Phony Rules of English Grammar

The phrase "to boldly go where no man has gone before," popularized by Star Trek, includes a split infinitive--but the grounding for this prohibition is shakier than you may think.

The phrase “to boldly go where no man has gone before,” popularized by Star Trek, includes a split infinitive–but the grounding for this prohibition is shakier than you may think.

You have heard the rules before: Don’t end a sentence with a preposition. Don’t split an infinitive. Don’t start with a conjunction. But who makes these rules? How did they become incorporated into English grammar?

One culprit is Robert Lowth, who advised against ending English sentences with prepositions based on an earlier Latin rule. Similarly, according to Smithsonian Magazine, Henry Alford popularized the prohibition against splitting infinitive’s in A Plea for the Queen’s English.

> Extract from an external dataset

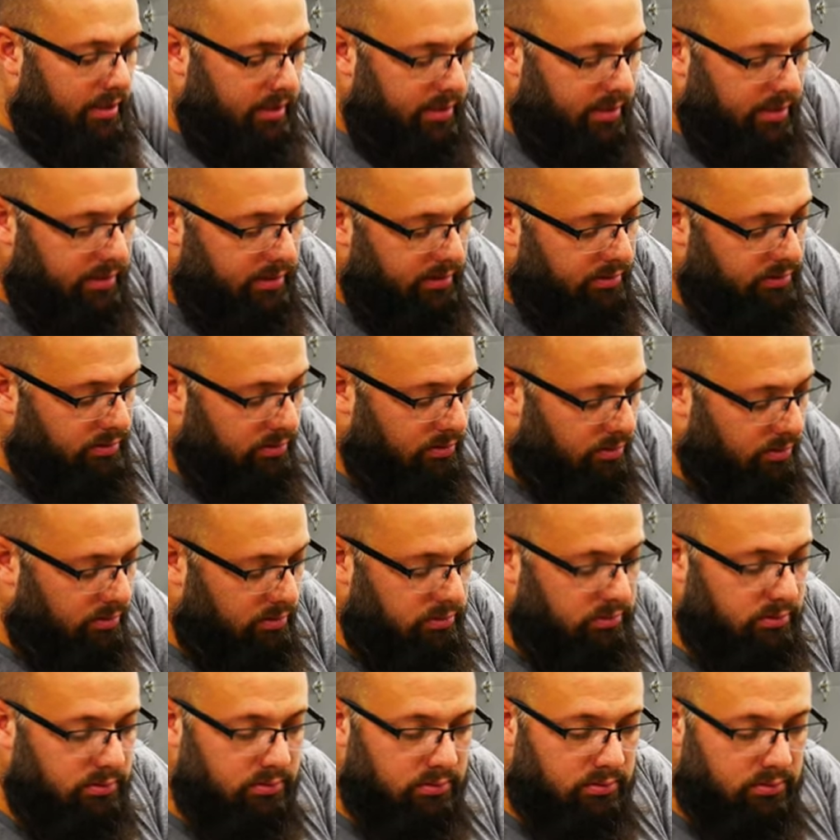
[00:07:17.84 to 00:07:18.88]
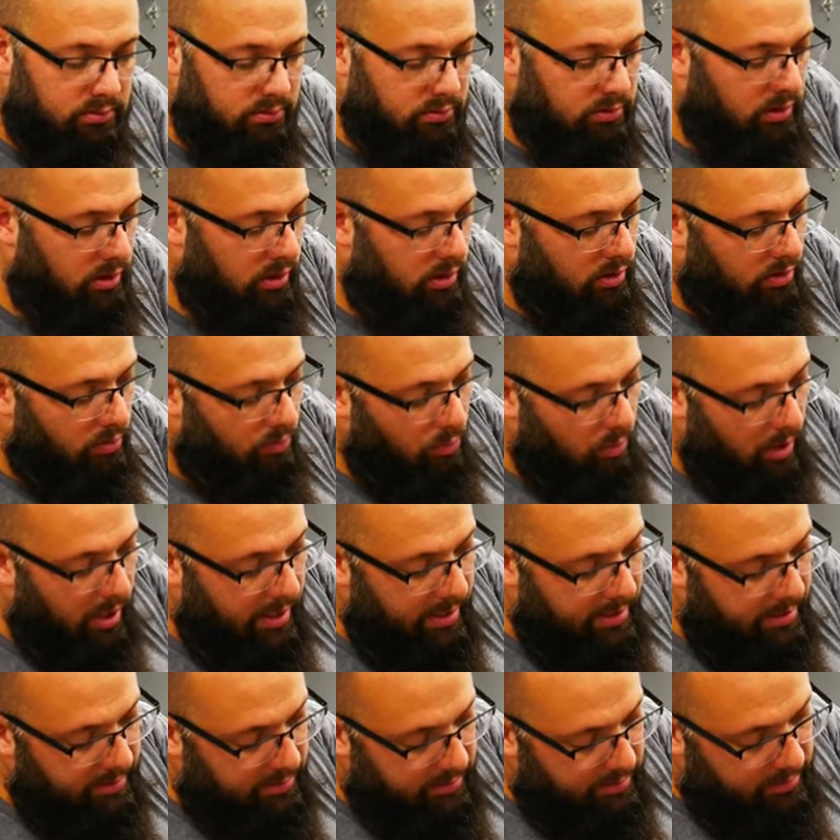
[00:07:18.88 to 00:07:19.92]
and it's all
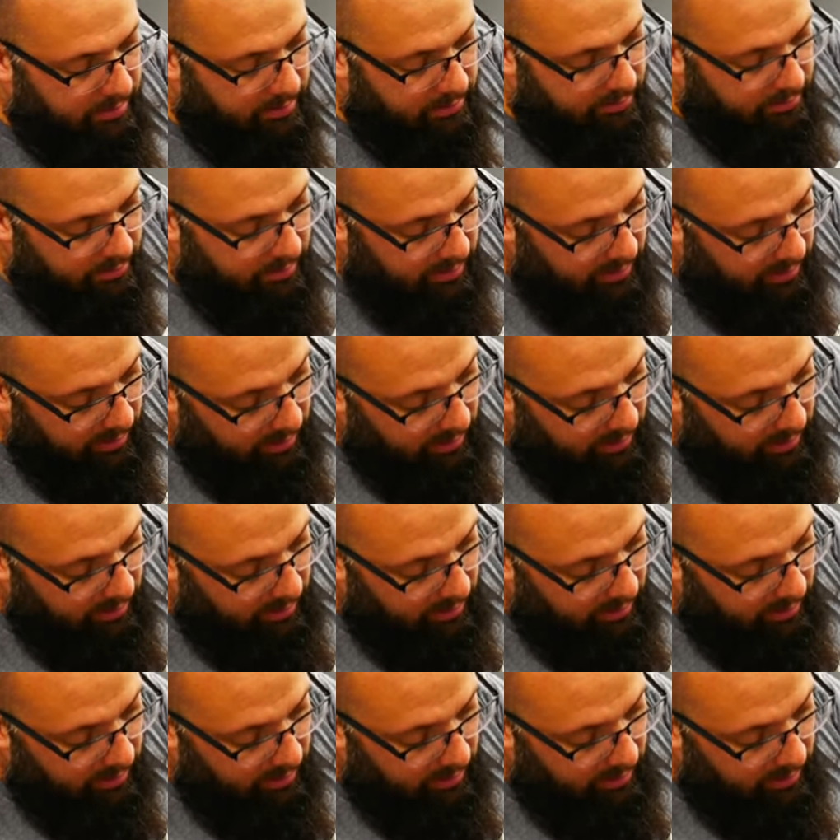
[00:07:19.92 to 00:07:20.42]
wired to the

In Latin, sentences don’t end in prepositions, and an infinitive is one word that can’t be divided. But in a Germanic language like English, as linguists have pointed out, it’s perfectly normal to end a sentence with a preposition and has been since Anglo-Saxon times. And in English, an infinitive is also one word. The “to” is merely a prepositional marker. That’s why it’s so natural to let English adverbs fall where they may, sometimes between “to” and a verb.

We can’t blame Latinists, however, for the false prohibition against beginning a sentence with a conjunction, since the Romans did it too (Et tu, Brute?). The linguist Arnold Zwicky has speculated that well-meaning English teachers may have come up with this one to break students of incessantly starting every sentence with “and.” The truth is that conjunctions are legitimately used to join words, phrases, clauses, sentences—and even paragraphs.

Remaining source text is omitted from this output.